*EXERCISE DESCRIPTION*
An exact retyping of all lines below is the answer; pictures do not belong in it.

*SUPPLIED DATA*
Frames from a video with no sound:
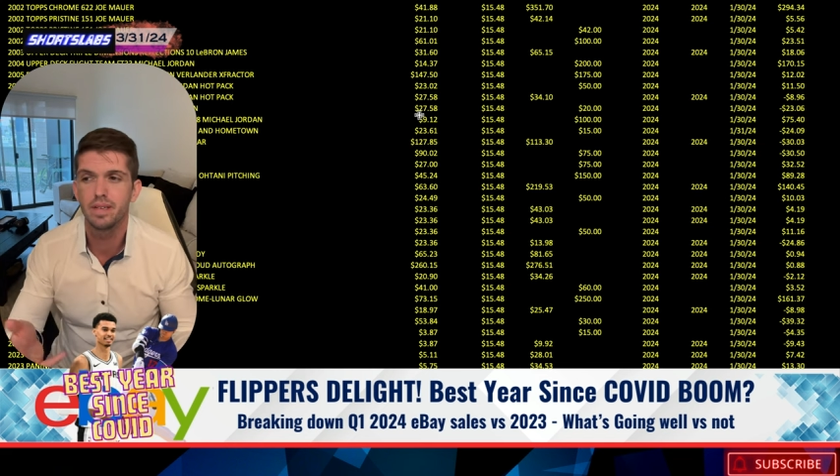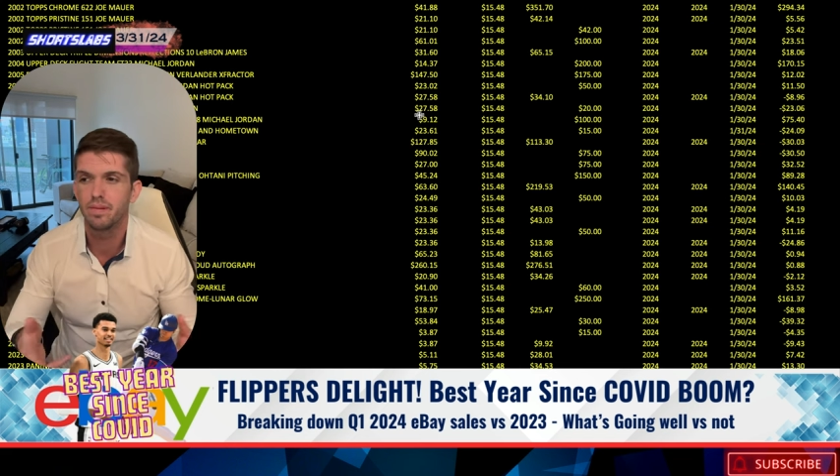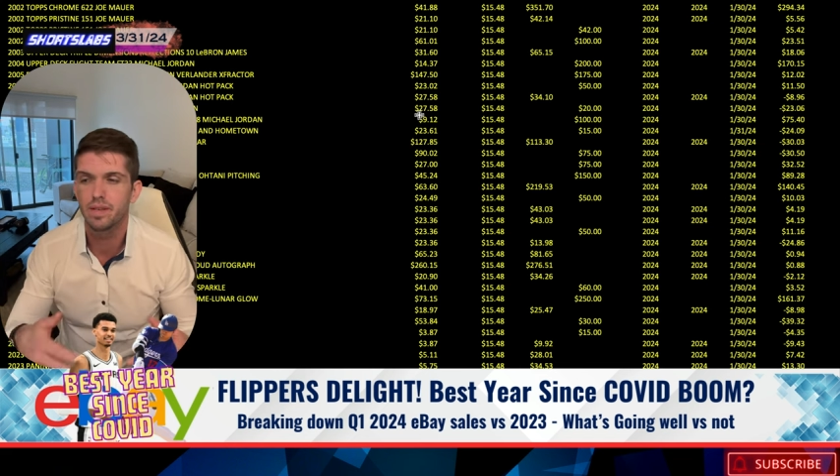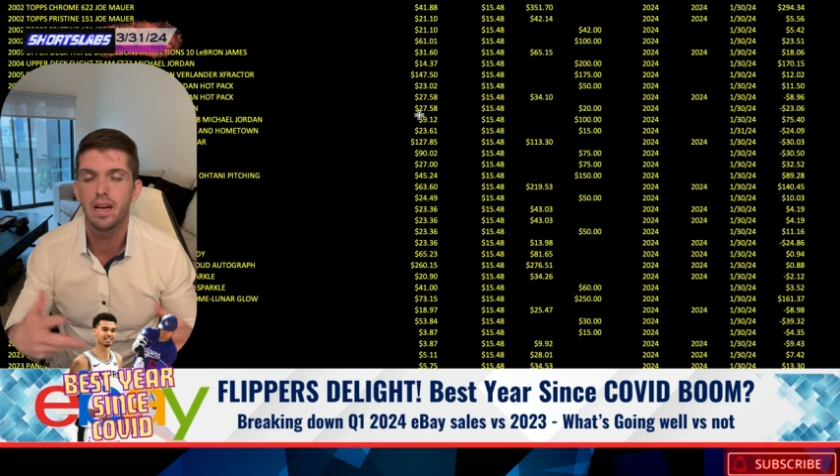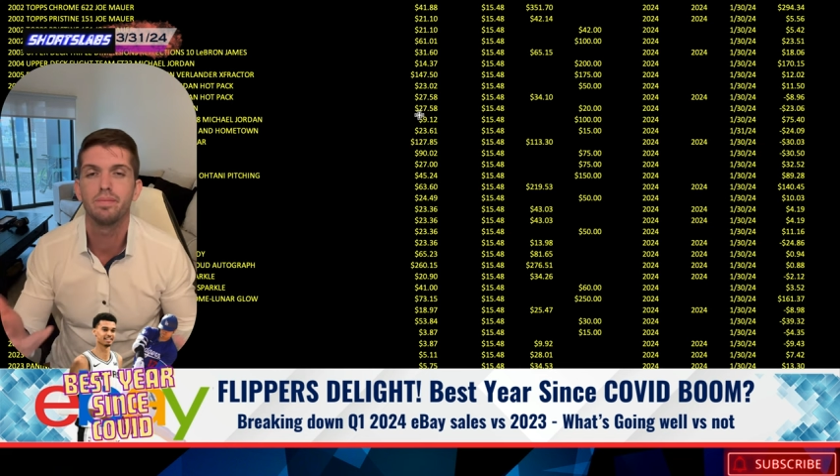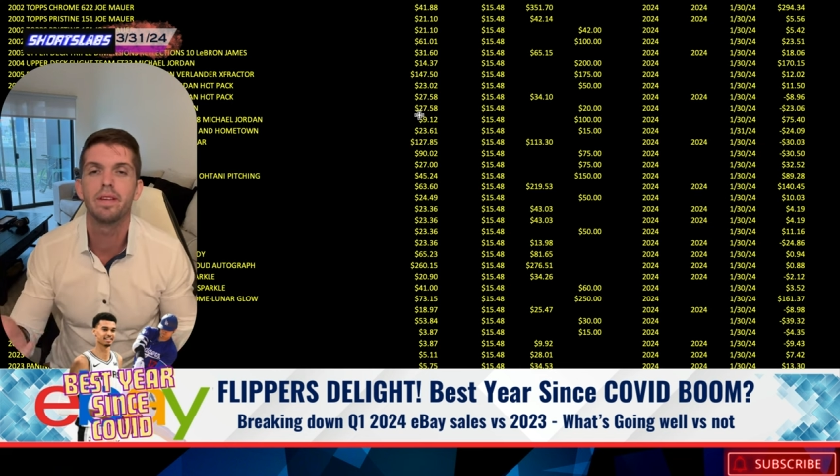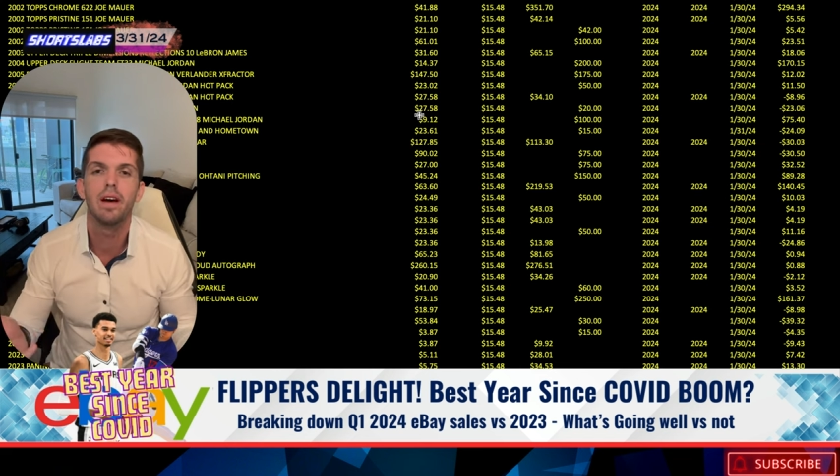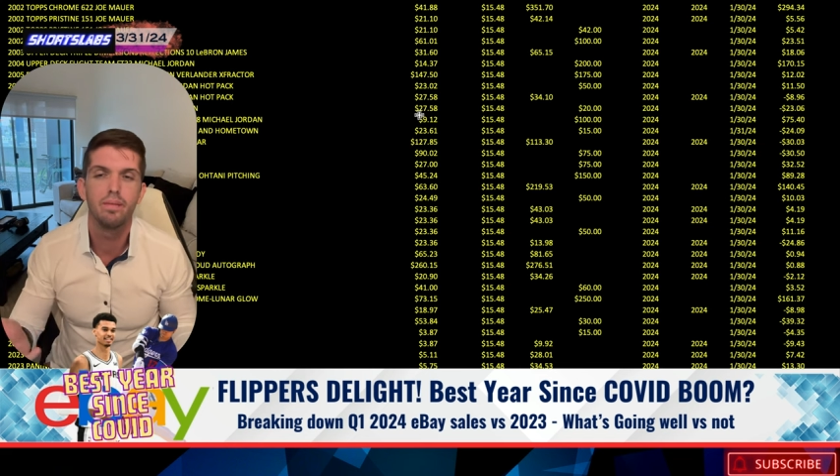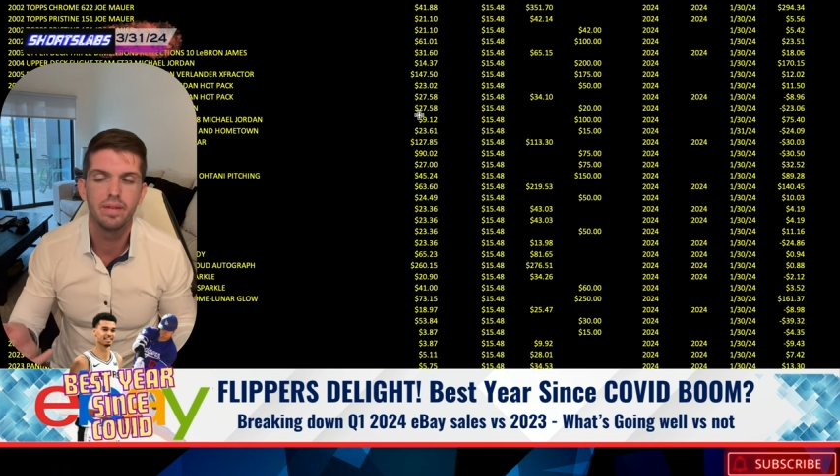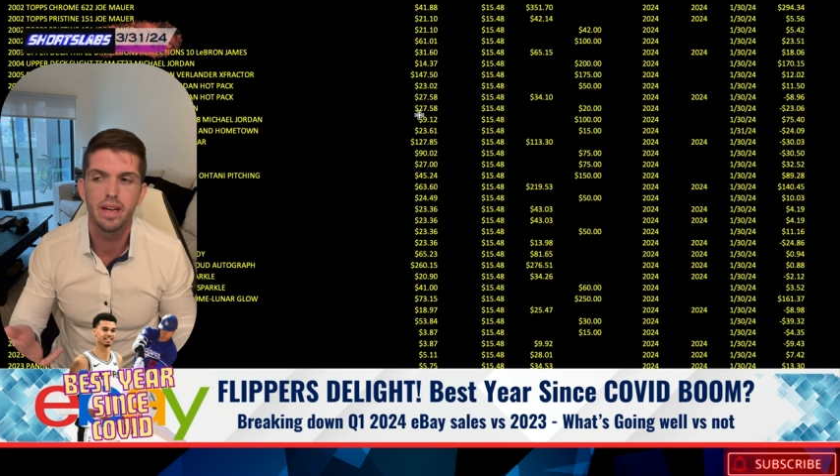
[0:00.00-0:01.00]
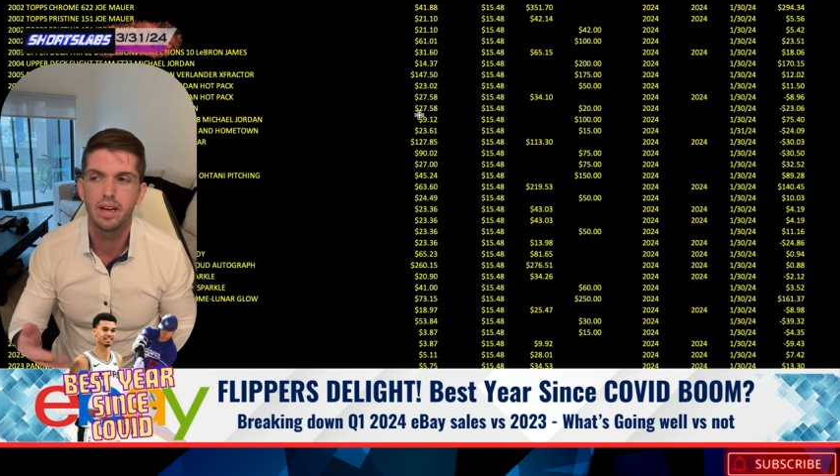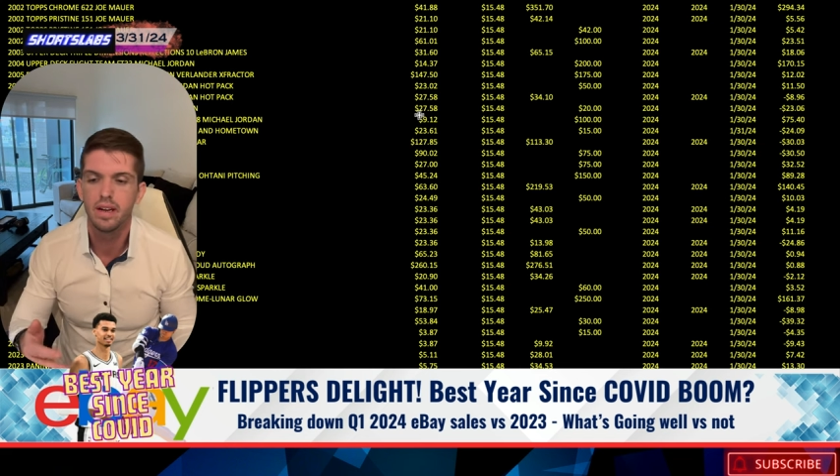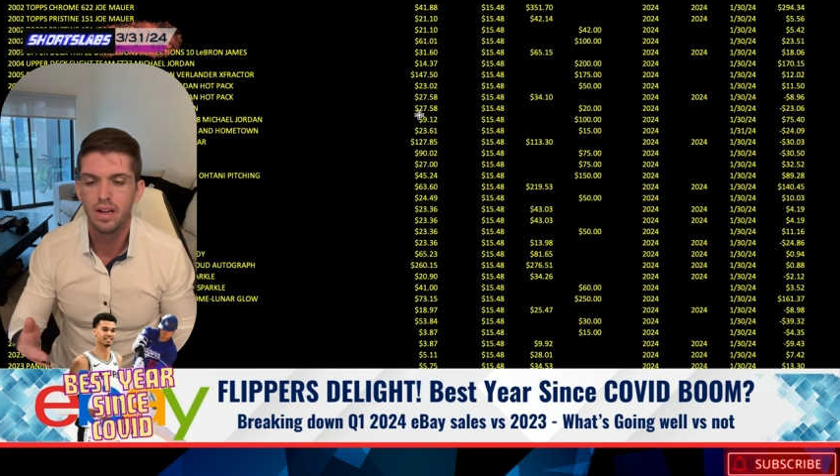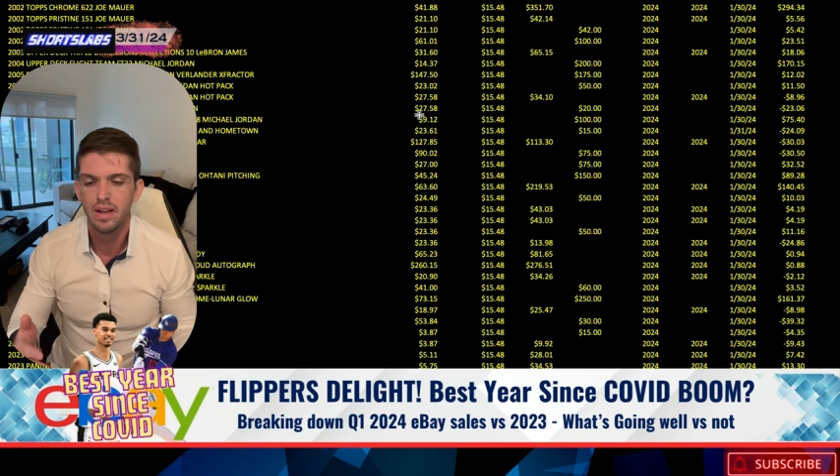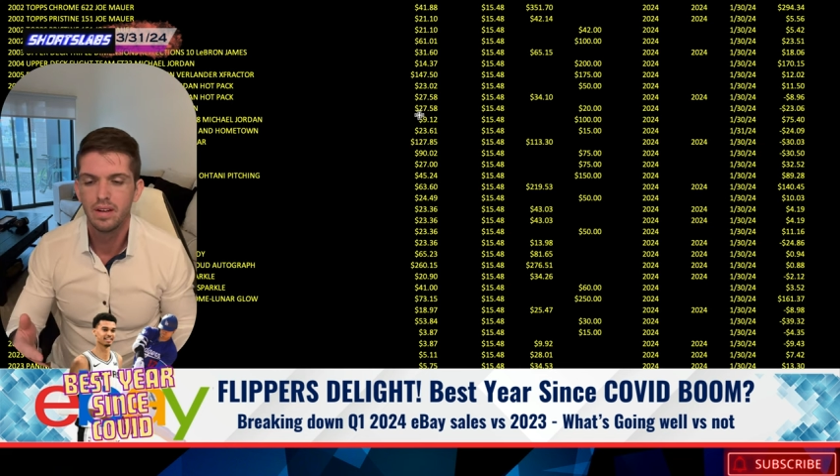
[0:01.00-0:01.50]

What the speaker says: you know, Topps Update.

*SOLUTION FOR THIS PROBLEM*
Frames from a video with no sound:
[0:00.00-0:01.00]
[0:01.00-0:01.50]

What the speaker says: you know, Topps Update.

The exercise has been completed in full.